Unless I'm misunderstanding what you're asking, the answer is surely no...consider for instance $\mathbb{C}P^n$ with its standard symplectic and complex structures.  This admits embedded J-holomorphic curves of arbitrary large area (take a high-degree curve in a plane $\mathbb{C}P^2\subset \mathbb{C}P^n$), and restricting to a disc within any of these curves would give you a $J$-holomorphic disc u of arbitrary large area (which I assume is what you mean by the symplectic volume of u).  

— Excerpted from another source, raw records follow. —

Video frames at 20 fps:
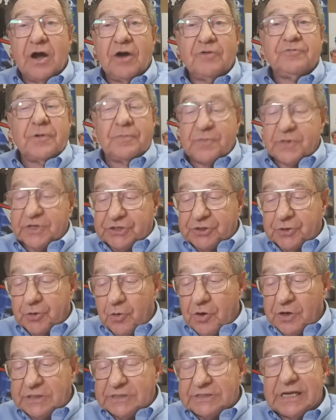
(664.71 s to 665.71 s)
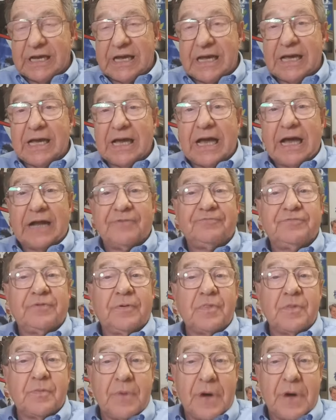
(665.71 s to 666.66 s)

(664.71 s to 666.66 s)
from the source and from the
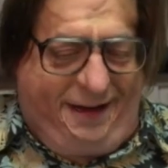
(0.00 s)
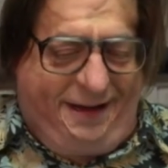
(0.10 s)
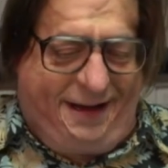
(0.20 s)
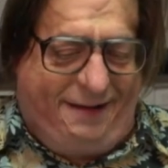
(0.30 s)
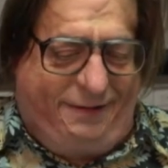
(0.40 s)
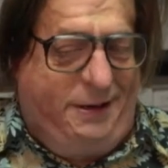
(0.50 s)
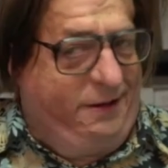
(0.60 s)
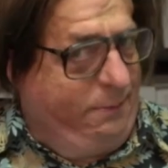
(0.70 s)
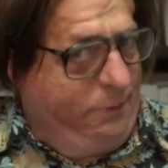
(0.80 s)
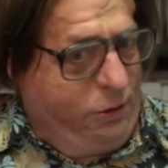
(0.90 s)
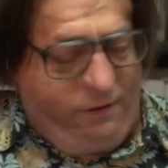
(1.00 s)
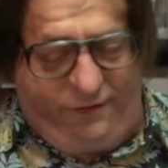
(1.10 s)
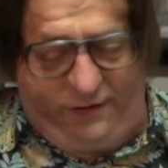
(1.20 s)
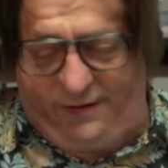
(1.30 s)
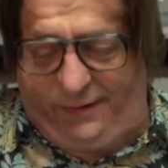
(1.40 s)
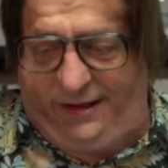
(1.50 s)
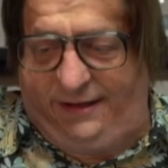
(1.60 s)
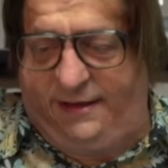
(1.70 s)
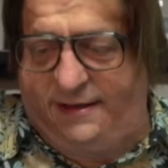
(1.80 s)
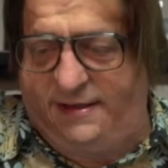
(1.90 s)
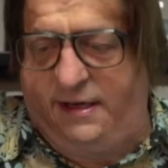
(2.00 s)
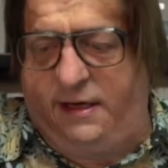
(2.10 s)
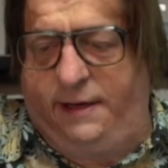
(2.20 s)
you have to be in the mood for something like this.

On more general symplectic manifolds $(M,\omega)$, the h-principle gives you immersed symplectic spheres in every homology class $A$ with $\int_{A}\omega>0$; these spheres can be taken embedded if $\dim M\geq 6$ and embedded away from finitely many transverse double points if $\dim M=4$.  In either case you could construct an almost complex structure $J$ on $M$ with respect to which an arbitrarily large-area subdisk of the surface is embedded and $J$-holomorphic.  (This is admittedly a little weaker than the first example, since here we're choosing $J$ after we choose the surface--so all it shows is that for any $C$ there is a pair $(u,J)$ where $u$ is a $J$-holomorphic disc of area larger than $C$, with $J$ possibly depending on $C$.)